The collection of personal protective equipment (PPE) violation data is crucial for assessing safety risks in
behavior-based safety (BBS) management on construction sites. Owing to the limitations of manual inspection
methods, many studies have employed computer vision–based methods for PPE violation detection. However,
limitations exist
in implementing this in actual construction projects due to the costs associated with the acquisition and labeling
of
a large number of images, and the accuracy and efficiency of recording PPE violation data.
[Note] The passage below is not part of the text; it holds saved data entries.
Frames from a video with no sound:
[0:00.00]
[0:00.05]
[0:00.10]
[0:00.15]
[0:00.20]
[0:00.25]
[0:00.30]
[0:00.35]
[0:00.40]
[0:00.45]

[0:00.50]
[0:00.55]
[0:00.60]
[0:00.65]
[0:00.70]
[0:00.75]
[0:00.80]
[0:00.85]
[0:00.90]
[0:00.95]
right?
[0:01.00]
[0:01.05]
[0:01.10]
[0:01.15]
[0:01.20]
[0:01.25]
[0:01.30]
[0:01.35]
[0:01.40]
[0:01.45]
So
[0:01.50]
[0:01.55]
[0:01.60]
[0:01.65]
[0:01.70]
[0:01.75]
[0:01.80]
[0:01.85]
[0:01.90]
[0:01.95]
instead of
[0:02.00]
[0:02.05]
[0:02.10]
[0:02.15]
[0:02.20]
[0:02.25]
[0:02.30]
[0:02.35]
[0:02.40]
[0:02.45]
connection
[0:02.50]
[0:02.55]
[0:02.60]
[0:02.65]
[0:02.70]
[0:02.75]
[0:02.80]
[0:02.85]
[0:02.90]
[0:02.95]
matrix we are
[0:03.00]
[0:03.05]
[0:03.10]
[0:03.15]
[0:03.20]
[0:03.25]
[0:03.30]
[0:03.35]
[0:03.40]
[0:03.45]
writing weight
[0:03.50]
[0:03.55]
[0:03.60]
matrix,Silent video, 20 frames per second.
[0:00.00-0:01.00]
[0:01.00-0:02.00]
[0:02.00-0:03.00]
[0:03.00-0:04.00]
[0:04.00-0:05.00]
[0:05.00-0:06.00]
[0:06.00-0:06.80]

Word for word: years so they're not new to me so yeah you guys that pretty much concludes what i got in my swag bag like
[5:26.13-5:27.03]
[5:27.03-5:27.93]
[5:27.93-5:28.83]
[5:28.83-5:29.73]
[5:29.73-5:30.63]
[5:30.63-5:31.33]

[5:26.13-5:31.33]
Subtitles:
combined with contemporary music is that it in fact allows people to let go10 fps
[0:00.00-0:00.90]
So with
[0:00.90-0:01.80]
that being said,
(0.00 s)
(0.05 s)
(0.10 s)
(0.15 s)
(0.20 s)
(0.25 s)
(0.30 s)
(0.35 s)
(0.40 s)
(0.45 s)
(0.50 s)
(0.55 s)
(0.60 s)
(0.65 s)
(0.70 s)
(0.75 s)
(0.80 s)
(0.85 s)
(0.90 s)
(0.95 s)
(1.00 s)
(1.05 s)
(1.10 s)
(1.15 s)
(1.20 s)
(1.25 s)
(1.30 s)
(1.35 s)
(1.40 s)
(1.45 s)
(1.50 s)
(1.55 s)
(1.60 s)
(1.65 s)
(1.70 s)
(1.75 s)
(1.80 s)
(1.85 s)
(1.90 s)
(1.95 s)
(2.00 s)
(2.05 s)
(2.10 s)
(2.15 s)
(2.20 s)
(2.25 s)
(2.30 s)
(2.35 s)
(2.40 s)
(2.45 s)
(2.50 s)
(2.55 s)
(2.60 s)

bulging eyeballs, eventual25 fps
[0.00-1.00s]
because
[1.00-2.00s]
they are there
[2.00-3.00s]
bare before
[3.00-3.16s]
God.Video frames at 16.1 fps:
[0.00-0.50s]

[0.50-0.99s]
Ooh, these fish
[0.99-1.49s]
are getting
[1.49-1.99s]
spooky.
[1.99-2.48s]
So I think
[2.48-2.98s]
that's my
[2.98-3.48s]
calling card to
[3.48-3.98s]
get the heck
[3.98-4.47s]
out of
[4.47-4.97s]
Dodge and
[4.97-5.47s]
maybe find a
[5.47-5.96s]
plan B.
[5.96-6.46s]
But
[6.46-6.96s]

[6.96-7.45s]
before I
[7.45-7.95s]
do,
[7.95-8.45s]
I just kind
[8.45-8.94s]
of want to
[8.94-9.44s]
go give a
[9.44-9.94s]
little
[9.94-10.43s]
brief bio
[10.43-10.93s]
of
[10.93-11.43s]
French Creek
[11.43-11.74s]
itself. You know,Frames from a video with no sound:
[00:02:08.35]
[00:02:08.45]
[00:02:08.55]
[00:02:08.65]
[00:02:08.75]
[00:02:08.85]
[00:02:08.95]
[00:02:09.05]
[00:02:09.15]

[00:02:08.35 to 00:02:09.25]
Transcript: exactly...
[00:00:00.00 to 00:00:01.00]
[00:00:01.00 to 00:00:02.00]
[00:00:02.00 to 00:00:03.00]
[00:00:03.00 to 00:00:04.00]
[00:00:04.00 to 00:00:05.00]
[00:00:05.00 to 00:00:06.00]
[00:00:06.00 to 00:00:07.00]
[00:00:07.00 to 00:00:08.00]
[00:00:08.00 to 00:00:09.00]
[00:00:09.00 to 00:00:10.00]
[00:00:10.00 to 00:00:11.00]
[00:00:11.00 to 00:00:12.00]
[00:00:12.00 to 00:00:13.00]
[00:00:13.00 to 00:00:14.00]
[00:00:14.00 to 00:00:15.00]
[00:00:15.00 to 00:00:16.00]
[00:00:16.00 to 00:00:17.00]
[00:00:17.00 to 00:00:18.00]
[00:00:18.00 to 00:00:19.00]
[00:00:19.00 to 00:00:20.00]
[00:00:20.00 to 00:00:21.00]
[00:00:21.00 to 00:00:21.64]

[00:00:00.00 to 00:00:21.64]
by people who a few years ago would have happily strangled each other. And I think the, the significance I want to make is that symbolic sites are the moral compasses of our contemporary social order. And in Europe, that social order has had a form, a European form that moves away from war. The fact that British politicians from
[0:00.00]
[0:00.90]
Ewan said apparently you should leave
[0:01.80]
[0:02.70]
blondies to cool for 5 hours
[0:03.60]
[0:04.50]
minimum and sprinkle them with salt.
Therefore, this study
introduces semisupervised object detection (SS-OD) and data augmentation for training PPE detection models to
reduce the use of labeled data without reducing the performance, and proposes a framework for recording the PPE
violation
data by extracting PPE violation videos from real-time surveillance footage by considering the role of the worker
and
their position, thereby enhancing practical construction management and serving as input for BBS-based safety risk
assessments on construction sites. The results show that (1) the labeled data demand for training PPE detection
models can be
reduced through semisupervised learning, image augmentation, and transfer learning, without reducing the
performance of PPE detection, thereby reducing the cost of application on actual construction sites; (2) SS-OD
methods are better
equipped to handle changes in construction scenarios by making full use of unlabeled data, and thus are suitable
for construction scenarios; and (3) recording PPE violation data using the video clip method in a real
construction
project achieved an average precision of 91.76% and an average 𝐹1 score of 92.79%. Using the PPE detection model
trained
with SS-OD effectively records PPE violation data for BBS-based safety risk assessment. This study significantly
enhances the efficiency of real construction site PPE violation inspections and provides a valuable method for the
automated
and real-time collection of violation data in BBS-based management.